Yellow Perch Season Approaches On Green Bay


The yellow perch season opens May 20 on Green Bay and recent surveys suggest that anglers will enjoy improved fishing and greater harvests in 2011 if fishing conditions are favorable, fish biologists say.

"We saw several really encouraging signs for the 2011 open water season and beyond," says Tammie Paoli, Department of Natural Resources fisheries biologist for Green Bay. "Harvests were up last year, fish from several year classes are available to the fishery this year, and there was very good survival of fish hatched last year."

? Open water harvest of yellow perch in 2010 by sport anglers climbed to 225,995 fish from 204,209 fish in 2009, although the average size harvested was slightly smaller.

? Several year classes and sizes of female perch contributed to the just-ended 2011 spawn, boding well for the fishery this summer and the fish population for years to come.

? The relative abundance of yellow perch hatched in spring 2010 and surviving to fall ranked as the third highest in over 30 years.

The season opens May 20 in Green Bay and tributary rivers and runs through March 15, 2012. There's a daily bag limit of 15 and no minimum length limit.

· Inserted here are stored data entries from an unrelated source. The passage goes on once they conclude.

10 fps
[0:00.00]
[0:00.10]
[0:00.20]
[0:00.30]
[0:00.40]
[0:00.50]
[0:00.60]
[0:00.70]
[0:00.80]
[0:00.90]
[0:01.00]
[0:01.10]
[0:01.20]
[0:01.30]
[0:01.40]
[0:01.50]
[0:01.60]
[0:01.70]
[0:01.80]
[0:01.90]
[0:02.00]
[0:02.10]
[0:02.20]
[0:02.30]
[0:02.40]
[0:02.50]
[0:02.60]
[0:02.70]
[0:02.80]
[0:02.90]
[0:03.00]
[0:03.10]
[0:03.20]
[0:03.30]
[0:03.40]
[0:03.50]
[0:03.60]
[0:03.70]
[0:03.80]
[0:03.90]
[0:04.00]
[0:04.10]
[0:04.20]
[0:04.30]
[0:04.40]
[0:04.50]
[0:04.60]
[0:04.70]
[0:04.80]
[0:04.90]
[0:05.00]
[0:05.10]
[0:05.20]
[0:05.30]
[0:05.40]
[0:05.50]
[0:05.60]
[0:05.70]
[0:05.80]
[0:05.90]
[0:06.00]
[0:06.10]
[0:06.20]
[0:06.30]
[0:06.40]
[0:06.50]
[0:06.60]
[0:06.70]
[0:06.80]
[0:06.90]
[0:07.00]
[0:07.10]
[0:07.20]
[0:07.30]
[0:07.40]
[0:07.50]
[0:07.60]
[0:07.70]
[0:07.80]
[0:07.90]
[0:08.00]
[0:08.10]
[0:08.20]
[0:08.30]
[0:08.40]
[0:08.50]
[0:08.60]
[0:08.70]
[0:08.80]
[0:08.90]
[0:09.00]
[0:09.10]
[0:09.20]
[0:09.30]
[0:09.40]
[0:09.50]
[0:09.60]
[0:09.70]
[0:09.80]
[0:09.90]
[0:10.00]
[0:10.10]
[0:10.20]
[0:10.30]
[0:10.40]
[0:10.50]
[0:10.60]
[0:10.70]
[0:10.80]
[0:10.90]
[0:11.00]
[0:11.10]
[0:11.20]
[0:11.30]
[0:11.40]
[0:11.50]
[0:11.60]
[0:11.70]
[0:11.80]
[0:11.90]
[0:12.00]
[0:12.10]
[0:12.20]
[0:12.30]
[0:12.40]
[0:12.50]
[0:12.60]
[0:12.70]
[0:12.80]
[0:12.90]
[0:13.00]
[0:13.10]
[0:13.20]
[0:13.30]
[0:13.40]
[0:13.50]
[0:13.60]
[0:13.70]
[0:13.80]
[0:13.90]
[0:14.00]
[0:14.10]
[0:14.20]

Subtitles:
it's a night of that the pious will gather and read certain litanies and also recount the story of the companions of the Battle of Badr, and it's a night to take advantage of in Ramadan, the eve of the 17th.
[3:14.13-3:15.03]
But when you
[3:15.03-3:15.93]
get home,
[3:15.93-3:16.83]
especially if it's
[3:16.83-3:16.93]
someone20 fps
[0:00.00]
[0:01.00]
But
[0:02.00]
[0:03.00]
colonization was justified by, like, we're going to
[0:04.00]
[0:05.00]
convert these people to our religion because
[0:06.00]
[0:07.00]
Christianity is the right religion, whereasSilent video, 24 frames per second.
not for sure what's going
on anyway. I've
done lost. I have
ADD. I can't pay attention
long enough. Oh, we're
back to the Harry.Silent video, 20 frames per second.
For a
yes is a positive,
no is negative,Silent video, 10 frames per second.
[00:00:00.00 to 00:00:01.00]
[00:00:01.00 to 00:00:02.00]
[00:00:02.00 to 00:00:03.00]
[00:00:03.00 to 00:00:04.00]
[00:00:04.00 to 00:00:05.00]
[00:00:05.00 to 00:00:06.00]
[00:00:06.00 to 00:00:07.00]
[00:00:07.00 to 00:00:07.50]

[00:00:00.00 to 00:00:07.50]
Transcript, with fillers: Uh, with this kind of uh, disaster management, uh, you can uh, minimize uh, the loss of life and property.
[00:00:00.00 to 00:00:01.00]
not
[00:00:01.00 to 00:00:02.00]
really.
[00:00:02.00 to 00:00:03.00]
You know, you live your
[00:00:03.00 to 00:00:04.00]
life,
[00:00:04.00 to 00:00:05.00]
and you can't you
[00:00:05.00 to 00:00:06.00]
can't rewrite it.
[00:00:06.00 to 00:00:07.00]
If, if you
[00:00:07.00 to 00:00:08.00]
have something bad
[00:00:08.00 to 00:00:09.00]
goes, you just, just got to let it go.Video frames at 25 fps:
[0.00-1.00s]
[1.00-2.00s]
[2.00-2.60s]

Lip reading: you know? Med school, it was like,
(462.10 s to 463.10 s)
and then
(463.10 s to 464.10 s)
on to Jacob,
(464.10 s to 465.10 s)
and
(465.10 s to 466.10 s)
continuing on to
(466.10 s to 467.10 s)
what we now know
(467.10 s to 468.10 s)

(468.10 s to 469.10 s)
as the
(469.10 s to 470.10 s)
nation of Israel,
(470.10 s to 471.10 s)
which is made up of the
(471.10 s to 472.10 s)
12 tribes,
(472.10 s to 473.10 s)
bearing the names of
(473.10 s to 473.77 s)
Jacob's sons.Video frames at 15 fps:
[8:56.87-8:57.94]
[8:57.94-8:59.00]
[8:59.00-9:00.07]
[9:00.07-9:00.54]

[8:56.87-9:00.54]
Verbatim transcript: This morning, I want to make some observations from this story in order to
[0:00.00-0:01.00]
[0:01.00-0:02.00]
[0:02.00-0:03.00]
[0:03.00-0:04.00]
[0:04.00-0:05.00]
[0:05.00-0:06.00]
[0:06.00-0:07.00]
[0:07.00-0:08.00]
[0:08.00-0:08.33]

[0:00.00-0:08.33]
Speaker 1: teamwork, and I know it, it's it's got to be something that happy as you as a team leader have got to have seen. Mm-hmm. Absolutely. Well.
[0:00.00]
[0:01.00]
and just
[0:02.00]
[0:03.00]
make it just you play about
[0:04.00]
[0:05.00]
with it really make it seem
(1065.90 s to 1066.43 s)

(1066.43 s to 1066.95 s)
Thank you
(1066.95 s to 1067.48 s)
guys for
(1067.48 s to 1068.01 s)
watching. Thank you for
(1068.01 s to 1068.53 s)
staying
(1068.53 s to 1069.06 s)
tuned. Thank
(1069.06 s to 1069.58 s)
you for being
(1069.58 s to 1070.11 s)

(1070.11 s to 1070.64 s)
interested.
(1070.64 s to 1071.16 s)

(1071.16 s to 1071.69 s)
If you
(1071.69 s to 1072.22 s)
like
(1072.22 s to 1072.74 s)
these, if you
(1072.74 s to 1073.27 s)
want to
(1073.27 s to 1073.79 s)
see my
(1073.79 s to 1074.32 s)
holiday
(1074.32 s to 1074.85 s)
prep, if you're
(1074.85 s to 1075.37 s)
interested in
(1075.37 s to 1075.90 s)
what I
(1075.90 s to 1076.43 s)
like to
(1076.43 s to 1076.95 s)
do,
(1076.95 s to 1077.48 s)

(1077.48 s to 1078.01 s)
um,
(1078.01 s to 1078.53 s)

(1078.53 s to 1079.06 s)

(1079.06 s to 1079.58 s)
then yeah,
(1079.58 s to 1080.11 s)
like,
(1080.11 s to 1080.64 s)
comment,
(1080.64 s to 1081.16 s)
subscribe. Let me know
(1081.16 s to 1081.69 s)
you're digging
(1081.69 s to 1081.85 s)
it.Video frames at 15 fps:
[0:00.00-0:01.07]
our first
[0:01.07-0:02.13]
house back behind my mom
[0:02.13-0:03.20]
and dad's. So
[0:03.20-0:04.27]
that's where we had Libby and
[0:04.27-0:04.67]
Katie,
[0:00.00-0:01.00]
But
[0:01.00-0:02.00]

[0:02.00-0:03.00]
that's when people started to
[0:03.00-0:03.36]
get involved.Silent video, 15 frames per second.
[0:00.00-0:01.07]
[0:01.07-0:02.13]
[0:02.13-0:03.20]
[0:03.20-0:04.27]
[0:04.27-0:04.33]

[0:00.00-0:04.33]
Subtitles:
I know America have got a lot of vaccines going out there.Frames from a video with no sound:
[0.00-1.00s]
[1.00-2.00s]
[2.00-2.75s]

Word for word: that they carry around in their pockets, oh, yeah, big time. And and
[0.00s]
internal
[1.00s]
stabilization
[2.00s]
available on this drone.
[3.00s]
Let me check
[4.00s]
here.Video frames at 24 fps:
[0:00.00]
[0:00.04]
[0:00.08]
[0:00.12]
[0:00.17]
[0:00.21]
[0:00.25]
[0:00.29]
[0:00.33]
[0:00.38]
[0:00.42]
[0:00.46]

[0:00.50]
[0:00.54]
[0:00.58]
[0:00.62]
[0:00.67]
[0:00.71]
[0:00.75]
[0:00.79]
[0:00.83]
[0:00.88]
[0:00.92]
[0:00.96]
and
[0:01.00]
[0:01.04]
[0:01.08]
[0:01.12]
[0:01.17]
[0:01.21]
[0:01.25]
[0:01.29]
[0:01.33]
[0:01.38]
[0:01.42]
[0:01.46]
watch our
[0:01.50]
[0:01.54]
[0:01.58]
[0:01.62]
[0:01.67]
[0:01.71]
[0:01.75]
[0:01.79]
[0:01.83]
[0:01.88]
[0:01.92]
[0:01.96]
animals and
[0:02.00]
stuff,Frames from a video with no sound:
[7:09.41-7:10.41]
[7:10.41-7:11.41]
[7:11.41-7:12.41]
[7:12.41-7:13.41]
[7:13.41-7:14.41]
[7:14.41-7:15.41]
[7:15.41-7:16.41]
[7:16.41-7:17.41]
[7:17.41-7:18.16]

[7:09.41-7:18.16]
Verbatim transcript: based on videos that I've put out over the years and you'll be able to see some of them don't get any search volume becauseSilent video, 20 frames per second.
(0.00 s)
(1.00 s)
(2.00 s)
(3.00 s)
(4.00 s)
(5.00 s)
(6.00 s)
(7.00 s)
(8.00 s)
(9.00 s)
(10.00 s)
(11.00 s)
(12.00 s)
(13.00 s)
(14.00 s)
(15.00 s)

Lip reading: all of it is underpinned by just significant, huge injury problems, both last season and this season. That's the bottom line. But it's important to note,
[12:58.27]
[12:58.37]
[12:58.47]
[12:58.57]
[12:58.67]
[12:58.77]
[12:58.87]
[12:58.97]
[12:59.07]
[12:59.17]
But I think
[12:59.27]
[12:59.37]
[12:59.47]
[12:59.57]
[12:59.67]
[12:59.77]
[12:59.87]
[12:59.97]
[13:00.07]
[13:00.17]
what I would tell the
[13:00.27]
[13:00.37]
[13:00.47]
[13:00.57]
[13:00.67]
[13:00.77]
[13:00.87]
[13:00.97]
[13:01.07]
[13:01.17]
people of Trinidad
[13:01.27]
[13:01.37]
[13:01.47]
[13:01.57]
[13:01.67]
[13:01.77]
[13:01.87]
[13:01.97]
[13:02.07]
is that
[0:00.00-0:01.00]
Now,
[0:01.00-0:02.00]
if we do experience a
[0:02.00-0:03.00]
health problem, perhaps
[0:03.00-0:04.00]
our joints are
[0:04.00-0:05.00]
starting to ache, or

2010-2011 Survey Results Roundup

DNR fish crews conduct several surveys over the year to assess yellow perch populations and keep tabs on harvests. Biologist Tammie Paoli reports these results from the past year.

Trawling surveys

Annual late summer trawl surveys continued for the 33rd year to monitor trends in yellow perch abundance. Trawling at 77 index sites at 12 locations from Green Island to Longtail Point indicated that fish hatched earlier and were a half inch larger than recent years due to an earlier than usual spawn last spring. The 2,583 young-of-the-year (YOY) perch caught per hour ranked as the third highest in more than 30 years. The majority were captured near the Peshtigo River, Pensaukee River, and Little Tail Point.

Other common species in order of abundance captured at shallow sites were white perch YOY, gizzard shad, trout perch, and spottail shiner. Deep water trawls were dominated by round goby, rainbow smelt, and alewife. However, smelt and alewife remain at much lower levels than in the 1980s and 1990s.

Sport and commercial harvest

Sport fishing harvest is estimated from an annual creel survey. Anglers reported an increase in harvest in 2010 during the open water season and also during the ice fishing season that ended in March.

Ice harvest on Green Bay was 62,829 fish, up from 33,070 in the winter of 2010, and above the 14-year average of 46,359.

The annual commercial harvest, reported by commercial fishers who are required to weigh their harvest daily, was up in 2010. Commercial fishers harvested 75,641 pounds using gill and drop nets, compared to 61,509 pounds in 2009. Since 1983, that harvest in Green Bay has been managed under a quota system and has ranged from 20,000 to 475,000 pounds.

The current quota has remained at 100,000 pounds since 2008.

Spawning assessment

The spring spawning assessment continued for the 34th year as double-ended fyke nets were set on April 18 and monitored until May 2 on Green Bay at Little Tail Point. The peak of the spawn was a week later than normal due to a cold spring. Good news is that several year classes and sizes of female perch are contributing to the 2011 spawn.

The survey captured a total of 31 species. Besides yellow perch, trout perch (minnow), spottail shiners, brown bullhead, white suckers, walleye, and round goby dominated the catches. A total of 67 walleye were captured, averaging 23.3 inches.